┌──

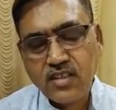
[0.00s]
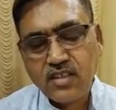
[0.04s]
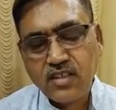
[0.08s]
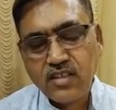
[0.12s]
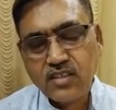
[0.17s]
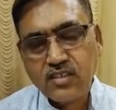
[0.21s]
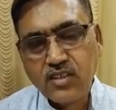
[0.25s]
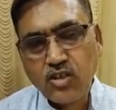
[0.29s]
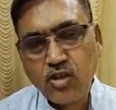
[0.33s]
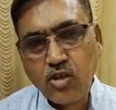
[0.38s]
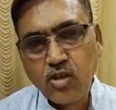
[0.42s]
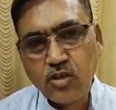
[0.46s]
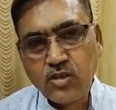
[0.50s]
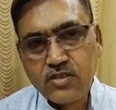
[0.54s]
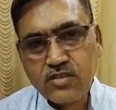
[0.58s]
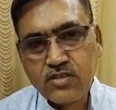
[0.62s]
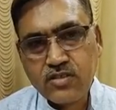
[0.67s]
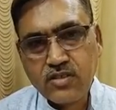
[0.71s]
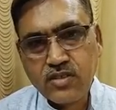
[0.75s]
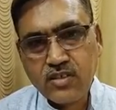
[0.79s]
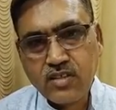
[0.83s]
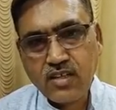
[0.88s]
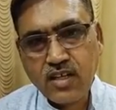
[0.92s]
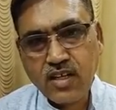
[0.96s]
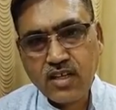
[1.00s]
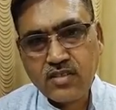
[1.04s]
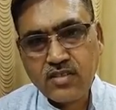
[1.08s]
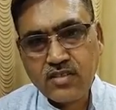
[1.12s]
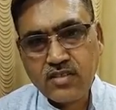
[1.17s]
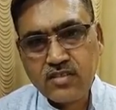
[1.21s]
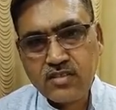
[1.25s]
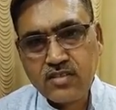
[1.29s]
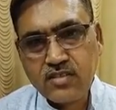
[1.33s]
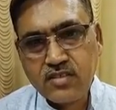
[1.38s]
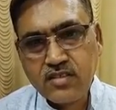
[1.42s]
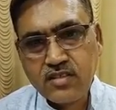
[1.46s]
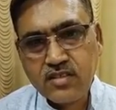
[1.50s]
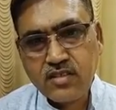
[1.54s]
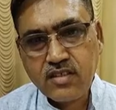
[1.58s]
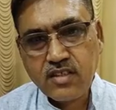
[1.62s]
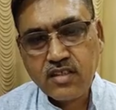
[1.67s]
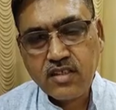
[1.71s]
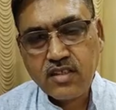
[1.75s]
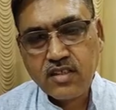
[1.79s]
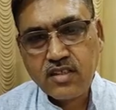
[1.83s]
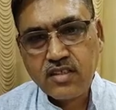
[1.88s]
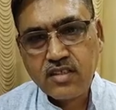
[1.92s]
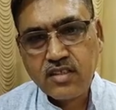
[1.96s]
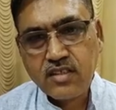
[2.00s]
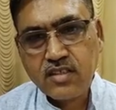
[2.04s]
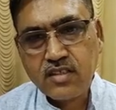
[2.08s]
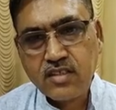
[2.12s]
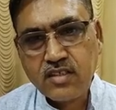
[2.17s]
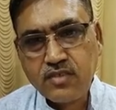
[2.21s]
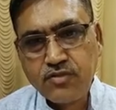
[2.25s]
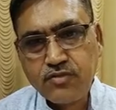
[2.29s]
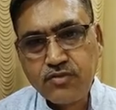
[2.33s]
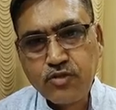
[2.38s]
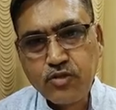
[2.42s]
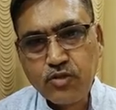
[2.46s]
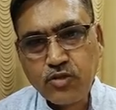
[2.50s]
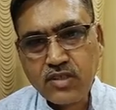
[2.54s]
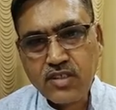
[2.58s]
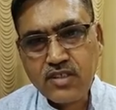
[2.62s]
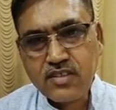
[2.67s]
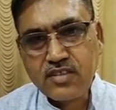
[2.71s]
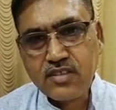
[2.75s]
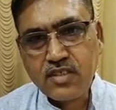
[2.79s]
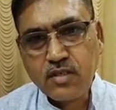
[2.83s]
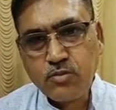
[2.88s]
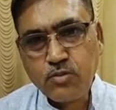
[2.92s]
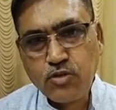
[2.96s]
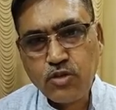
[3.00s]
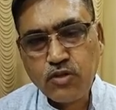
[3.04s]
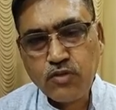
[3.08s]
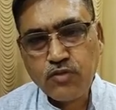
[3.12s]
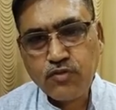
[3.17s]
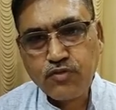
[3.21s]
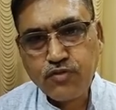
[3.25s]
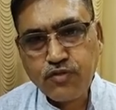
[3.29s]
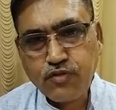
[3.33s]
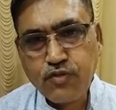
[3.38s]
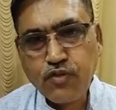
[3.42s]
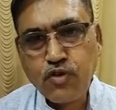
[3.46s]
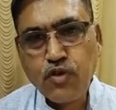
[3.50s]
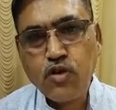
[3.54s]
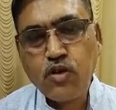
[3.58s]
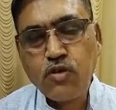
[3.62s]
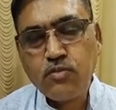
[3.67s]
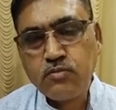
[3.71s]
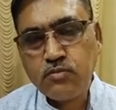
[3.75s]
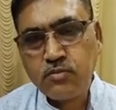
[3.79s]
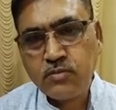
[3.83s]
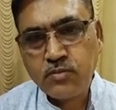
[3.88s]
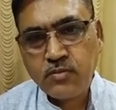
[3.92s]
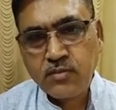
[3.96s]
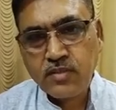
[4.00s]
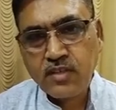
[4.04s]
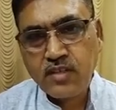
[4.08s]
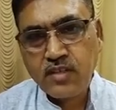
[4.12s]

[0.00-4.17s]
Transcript: The Augustan writers focus upon form,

└──

## [Exercise]
Each entry, word for word, belongs in your answer; each picture does not.

## [Response for this exercise]
[0.00s]
[0.04s]
[0.08s]
[0.12s]
[0.17s]
[0.21s]
[0.25s]
[0.29s]
[0.33s]
[0.38s]
[0.42s]
[0.46s]
[0.50s]
[0.54s]
[0.58s]
[0.62s]
[0.67s]
[0.71s]
[0.75s]
[0.79s]
[0.83s]
[0.88s]
[0.92s]
[0.96s]
[1.00s]
[1.04s]
[1.08s]
[1.12s]
[1.17s]
[1.21s]
[1.25s]
[1.29s]
[1.33s]
[1.38s]
[1.42s]
[1.46s]
[1.50s]
[1.54s]
[1.58s]
[1.62s]
[1.67s]
[1.71s]
[1.75s]
[1.79s]
[1.83s]
[1.88s]
[1.92s]
[1.96s]
[2.00s]
[2.04s]
[2.08s]
[2.12s]
[2.17s]
[2.21s]
[2.25s]
[2.29s]
[2.33s]
[2.38s]
[2.42s]
[2.46s]
[2.50s]
[2.54s]
[2.58s]
[2.62s]
[2.67s]
[2.71s]
[2.75s]
[2.79s]
[2.83s]
[2.88s]
[2.92s]
[2.96s]
[3.00s]
[3.04s]
[3.08s]
[3.12s]
[3.17s]
[3.21s]
[3.25s]
[3.29s]
[3.33s]
[3.38s]
[3.42s]
[3.46s]
[3.50s]
[3.54s]
[3.58s]
[3.62s]
[3.67s]
[3.71s]
[3.75s]
[3.79s]
[3.83s]
[3.88s]
[3.92s]
[3.96s]
[4.00s]
[4.04s]
[4.08s]
[4.12s]

[0.00-4.17s]
Transcript: The Augustan writers focus upon form,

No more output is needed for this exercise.